The data shows that real wages for skilled and unskilled workers have fallen sharply through the year 2020 and are refusing to pick up, even as inflation eats away their meagre purchasing power, month after month. And this is happening in a sector of the economy that is the epicenter of the government’s growth story and critically responsible for pushing the overall economic growth rate so far above all projections.
Negative wage growth, over a prolonged period, impoverishes a population. There are an estimated 56 million people who make up Pakistan’s wage-earning workforce, so the reality these numbers are describing is massive; far larger than the size of the population impacted by salary increments.

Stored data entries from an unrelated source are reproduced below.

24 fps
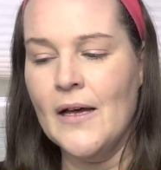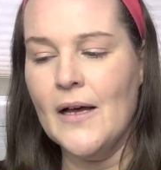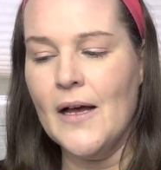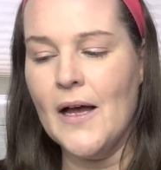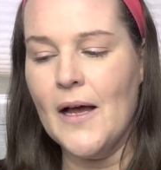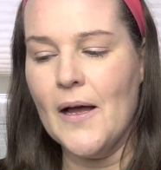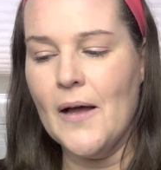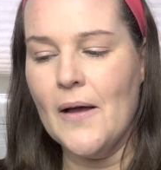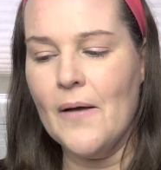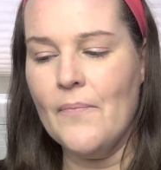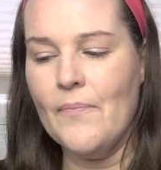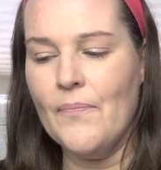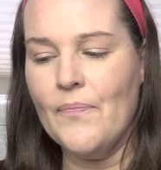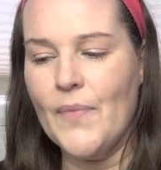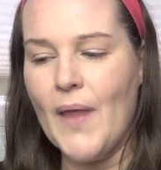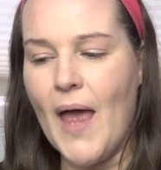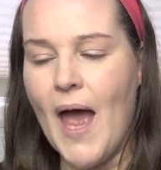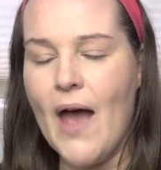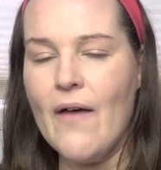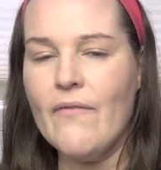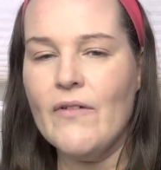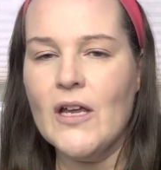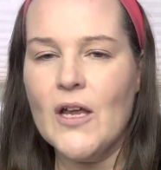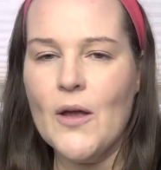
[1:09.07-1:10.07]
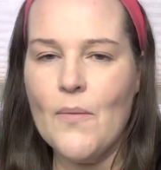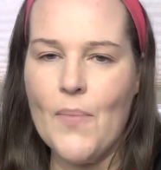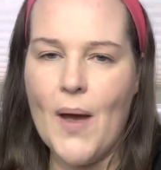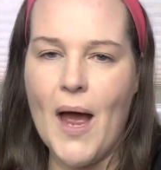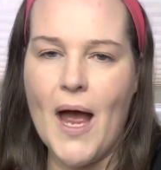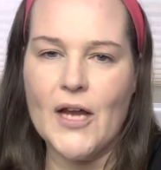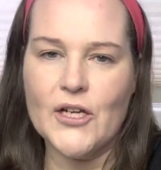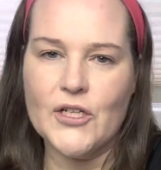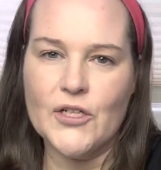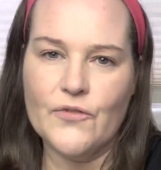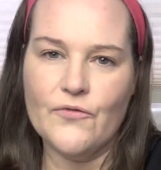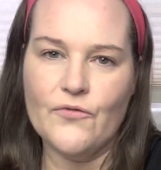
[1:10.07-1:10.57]
having
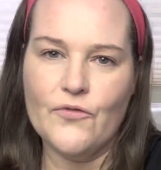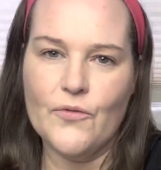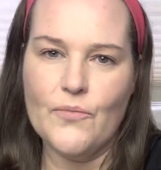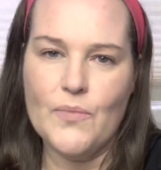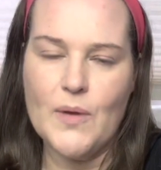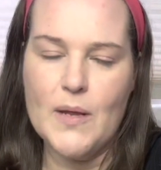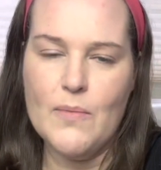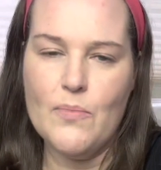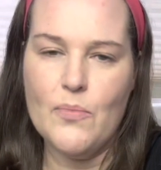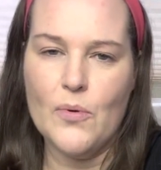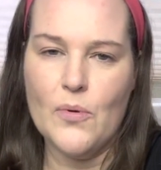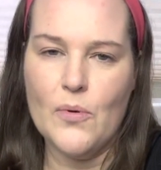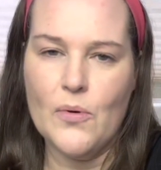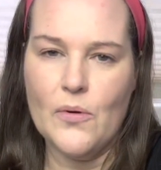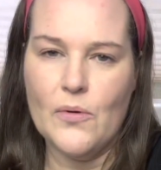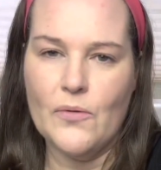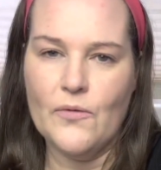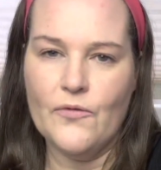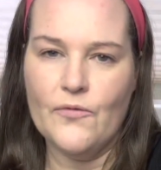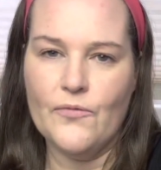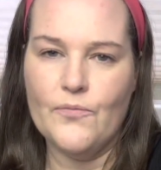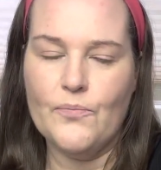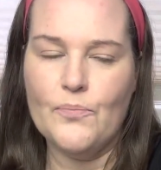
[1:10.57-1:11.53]
compassion for people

Some estimates suggest close to 10 million people could be pushed below the poverty line if this trend does not reverse. If you often hear people from the wage-earning segment of the population, which accounts for the vast majority of the country’s workforce, complain bitterly about inflation, this is the reality from where that voice is coming to you.
Follow the money
Given this picture, people are entitled to wonder where the benefits of all this growth in profitability and output are really going. The gentler answer will say these benefits will, eventually, ‘trickle down’ to the people, whether salaried or wage earners, once firms have fixed their balance sheets and cash flows following two years of a devastating economic adjustment as well as the impact of Covid.
For those willing to be patient, this answer will suffice. But those at the lower ends of the pyramid, whose earnings are being eaten away by inflation, are less likely to be patient.
An important thing to note is the decisive role that massive government inducements have played in bringing about this growth. The State Bank, in its latest monetary policy statement, first noted the “strength of the broad-based economic rebound underway since the start of the fiscal year”, and then went on to highlight the “targeted fiscal measures and aggressive monetary stimulus” that have played a critical role in making this happen.
These measures include government spending as well as slashing interest rates to almost half of what they used to be, along with a number of refinance facilities offered to businesses to encourage investment.
The latest National Human Development Report noted that “Pakistan’s people do not benefit equally from public expenditure.” When the authors of the report tabulated the benefits of total public expenditure — including via pro-poor programs such as Ehsaas — they found that the overall share of benefits from this government expenditure for the poorest one-fifth of the population was 14.2 percent, while for the richest one-fifth of the population it was 37.2 percent. “This means that Pakistan’s richest quintile benefits most from public expenditure” the report says.
This would be consistent with the experiences of salaried and wage-earning people in the country through this year of growth, that has been so critically brought about through massive government expenditure. Public money has played a key role in bringing about this growth. But the working public will be the last to feel its benefits.